=== WORK REQUIRED ===
Every line with "speaker" in it should be copied from the data.

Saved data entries
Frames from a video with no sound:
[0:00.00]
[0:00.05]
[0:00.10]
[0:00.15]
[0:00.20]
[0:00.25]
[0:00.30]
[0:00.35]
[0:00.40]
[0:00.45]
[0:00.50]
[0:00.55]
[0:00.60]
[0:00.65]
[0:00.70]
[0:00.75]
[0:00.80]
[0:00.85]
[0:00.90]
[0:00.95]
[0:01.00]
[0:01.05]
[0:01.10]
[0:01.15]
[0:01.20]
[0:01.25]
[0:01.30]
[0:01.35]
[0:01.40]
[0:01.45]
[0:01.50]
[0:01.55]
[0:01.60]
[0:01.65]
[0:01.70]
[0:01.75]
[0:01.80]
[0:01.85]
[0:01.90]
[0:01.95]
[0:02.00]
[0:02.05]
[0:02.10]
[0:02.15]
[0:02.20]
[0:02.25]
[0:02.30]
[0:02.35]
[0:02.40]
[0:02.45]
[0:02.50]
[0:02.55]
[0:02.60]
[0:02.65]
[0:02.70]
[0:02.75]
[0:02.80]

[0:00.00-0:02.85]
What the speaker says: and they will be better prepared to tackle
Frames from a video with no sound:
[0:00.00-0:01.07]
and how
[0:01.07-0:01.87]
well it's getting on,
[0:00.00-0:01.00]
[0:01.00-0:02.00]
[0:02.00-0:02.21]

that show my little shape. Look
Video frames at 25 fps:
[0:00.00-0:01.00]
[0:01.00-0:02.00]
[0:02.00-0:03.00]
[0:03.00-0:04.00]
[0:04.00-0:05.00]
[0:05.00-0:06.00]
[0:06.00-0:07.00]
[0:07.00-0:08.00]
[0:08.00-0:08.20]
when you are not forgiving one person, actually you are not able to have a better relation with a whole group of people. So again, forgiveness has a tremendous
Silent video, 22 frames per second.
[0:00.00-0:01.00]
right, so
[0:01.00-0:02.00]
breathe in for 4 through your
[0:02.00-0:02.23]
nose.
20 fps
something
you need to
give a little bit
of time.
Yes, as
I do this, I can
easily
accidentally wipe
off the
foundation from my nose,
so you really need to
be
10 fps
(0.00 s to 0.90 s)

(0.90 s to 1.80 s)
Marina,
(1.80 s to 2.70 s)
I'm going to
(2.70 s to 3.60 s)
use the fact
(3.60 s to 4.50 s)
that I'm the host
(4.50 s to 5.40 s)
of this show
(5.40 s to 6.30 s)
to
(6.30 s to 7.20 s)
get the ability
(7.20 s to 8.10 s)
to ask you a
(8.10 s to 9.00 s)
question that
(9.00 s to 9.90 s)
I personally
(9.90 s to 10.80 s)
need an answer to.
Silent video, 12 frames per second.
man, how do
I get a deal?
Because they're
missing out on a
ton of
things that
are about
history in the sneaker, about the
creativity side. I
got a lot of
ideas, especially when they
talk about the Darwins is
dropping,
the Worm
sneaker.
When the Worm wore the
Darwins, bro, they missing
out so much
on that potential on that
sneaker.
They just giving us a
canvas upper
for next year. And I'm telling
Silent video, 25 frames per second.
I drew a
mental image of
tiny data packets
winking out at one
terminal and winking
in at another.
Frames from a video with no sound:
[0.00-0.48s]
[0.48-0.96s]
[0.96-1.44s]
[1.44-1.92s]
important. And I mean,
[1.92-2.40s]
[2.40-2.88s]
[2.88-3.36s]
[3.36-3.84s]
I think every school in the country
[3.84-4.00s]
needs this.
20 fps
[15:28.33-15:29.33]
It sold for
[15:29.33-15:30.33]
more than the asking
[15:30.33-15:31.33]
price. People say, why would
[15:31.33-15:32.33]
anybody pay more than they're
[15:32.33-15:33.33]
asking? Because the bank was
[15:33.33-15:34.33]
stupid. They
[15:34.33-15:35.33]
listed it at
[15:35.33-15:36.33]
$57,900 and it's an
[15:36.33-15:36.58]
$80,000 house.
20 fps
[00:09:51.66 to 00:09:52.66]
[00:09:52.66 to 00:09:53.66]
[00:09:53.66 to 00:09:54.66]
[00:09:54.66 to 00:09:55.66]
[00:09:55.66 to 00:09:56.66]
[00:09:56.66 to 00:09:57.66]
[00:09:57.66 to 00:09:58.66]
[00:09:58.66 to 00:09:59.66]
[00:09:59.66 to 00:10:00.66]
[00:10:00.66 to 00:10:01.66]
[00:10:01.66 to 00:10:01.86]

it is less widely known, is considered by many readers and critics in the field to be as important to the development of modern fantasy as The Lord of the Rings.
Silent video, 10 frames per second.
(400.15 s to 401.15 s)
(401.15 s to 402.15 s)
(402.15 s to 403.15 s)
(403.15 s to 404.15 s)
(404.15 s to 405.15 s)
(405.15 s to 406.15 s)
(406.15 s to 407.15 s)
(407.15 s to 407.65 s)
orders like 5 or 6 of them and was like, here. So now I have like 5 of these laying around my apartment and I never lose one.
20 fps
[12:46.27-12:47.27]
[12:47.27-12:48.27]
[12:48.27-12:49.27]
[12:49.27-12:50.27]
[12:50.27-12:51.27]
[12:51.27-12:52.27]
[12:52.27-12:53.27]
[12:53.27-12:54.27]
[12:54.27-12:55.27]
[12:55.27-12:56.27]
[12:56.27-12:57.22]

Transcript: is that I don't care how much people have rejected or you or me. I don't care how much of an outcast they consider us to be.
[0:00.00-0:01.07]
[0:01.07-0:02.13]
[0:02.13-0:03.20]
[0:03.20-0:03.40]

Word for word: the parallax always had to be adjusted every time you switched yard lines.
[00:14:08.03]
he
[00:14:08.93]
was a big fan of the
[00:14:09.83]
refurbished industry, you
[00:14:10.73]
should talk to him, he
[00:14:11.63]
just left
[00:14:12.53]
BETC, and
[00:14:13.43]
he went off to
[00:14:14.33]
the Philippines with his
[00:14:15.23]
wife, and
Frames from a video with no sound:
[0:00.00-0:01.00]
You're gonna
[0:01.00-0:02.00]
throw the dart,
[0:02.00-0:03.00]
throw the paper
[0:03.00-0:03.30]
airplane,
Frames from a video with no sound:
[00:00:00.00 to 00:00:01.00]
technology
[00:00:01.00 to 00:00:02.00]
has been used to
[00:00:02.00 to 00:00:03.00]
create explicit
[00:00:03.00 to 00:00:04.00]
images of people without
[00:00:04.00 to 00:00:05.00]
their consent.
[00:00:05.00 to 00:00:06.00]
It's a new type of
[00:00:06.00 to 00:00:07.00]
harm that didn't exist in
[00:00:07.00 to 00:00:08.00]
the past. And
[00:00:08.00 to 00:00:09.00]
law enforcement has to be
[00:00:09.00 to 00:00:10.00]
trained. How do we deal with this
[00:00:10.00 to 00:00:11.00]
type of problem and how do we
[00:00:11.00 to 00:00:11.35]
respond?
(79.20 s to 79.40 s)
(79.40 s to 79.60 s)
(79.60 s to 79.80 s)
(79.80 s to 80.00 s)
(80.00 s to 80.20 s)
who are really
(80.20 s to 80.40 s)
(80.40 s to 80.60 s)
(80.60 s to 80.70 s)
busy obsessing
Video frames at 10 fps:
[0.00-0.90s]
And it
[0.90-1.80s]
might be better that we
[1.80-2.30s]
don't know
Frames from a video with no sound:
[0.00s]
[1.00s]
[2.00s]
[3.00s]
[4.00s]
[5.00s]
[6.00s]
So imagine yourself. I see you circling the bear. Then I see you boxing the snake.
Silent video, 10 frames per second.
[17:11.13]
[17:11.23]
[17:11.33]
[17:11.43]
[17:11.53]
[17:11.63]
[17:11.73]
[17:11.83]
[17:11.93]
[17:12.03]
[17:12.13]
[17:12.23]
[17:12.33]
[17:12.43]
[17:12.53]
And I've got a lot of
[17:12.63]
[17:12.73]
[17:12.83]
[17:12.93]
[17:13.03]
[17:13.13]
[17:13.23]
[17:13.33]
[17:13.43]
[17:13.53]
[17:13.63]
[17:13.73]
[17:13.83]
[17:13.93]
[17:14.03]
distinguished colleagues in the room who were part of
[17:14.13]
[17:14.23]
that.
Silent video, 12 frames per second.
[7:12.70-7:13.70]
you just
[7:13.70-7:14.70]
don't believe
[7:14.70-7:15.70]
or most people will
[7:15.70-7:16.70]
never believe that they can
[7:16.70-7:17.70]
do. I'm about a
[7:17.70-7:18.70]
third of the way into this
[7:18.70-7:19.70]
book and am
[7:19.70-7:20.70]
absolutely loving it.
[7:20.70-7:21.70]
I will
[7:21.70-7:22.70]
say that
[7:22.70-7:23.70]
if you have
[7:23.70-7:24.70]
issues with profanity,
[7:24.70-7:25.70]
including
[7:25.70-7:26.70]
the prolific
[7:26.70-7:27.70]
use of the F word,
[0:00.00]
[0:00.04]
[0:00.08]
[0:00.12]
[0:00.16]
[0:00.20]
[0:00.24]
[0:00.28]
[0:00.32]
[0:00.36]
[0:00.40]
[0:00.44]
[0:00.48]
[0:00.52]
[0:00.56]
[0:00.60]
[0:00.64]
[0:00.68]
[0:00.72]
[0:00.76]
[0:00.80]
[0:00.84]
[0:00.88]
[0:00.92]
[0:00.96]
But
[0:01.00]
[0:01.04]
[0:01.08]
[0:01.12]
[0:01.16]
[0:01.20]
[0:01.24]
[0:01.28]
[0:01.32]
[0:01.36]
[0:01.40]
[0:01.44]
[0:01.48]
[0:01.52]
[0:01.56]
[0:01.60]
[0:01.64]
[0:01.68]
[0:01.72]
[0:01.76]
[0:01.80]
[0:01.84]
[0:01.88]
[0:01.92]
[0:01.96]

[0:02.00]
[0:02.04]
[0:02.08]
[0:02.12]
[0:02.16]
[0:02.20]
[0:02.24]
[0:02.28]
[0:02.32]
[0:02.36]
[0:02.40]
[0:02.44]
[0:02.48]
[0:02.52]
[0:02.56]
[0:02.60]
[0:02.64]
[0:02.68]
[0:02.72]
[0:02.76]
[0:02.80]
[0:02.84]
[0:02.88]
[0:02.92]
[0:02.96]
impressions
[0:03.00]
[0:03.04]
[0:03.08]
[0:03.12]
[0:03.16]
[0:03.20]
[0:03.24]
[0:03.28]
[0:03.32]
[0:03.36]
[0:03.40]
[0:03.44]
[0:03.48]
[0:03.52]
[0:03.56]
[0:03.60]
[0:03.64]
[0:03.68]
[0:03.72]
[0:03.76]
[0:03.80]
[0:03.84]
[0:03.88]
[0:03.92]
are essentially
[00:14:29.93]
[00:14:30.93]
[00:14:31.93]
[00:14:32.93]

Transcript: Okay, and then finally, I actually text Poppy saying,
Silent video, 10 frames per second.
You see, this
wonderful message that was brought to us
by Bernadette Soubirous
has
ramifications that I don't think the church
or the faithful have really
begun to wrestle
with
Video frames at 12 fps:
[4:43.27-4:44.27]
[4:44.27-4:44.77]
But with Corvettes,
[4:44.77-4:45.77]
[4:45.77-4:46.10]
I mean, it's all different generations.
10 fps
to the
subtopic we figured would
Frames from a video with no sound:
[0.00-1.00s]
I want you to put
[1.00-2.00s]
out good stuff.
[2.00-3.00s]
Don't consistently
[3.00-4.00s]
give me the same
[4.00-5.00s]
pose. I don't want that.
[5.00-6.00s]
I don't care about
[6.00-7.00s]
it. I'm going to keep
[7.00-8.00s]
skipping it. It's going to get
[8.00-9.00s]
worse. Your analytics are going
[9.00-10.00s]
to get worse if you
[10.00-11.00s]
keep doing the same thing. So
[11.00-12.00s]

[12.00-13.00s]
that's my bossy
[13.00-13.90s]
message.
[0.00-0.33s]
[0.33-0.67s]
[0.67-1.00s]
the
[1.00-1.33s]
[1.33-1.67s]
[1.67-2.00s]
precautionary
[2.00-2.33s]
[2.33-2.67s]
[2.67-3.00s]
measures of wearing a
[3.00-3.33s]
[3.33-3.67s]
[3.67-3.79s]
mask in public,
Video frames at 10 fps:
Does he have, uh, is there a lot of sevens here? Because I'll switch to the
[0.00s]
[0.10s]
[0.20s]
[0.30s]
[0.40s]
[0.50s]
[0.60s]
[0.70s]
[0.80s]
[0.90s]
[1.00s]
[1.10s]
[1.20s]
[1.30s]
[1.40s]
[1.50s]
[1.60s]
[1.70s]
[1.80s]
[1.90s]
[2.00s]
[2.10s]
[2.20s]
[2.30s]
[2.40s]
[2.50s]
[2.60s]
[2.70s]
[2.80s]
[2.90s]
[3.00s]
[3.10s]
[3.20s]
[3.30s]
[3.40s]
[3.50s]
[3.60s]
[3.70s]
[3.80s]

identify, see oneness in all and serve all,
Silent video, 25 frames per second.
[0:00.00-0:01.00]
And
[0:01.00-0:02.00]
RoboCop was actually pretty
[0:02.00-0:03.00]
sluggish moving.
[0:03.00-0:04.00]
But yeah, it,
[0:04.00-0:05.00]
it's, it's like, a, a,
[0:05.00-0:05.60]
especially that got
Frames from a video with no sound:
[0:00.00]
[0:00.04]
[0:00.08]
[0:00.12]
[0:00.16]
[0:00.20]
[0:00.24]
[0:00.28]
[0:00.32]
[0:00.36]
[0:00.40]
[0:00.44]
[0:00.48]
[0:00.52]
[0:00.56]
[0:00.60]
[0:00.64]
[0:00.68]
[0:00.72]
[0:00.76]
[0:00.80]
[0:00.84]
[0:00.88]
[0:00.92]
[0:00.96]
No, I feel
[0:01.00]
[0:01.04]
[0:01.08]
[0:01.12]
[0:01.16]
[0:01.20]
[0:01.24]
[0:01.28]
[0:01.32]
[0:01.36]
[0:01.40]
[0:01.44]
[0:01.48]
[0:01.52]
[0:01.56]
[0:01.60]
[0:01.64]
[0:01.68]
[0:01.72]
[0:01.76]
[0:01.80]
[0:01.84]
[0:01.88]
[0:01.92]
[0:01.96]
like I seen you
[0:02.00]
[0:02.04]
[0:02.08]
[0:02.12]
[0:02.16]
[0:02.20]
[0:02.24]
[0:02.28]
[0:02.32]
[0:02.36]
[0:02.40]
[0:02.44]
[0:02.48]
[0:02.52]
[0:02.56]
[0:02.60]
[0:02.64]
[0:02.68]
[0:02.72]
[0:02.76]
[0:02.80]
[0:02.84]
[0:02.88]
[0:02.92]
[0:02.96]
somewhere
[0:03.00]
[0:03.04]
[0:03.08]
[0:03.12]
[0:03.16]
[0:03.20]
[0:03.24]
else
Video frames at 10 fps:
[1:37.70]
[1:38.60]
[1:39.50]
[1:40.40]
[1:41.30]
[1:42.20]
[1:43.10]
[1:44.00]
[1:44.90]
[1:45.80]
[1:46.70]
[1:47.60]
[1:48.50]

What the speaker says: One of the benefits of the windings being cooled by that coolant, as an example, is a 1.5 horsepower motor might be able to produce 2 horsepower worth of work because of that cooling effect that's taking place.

=== TASK ANSWER ===
What the speaker says: and they will be better prepared to tackle
What the speaker says: One of the benefits of the windings being cooled by that coolant, as an example, is a 1.5 horsepower motor might be able to produce 2 horsepower worth of work because of that cooling effect that's taking place.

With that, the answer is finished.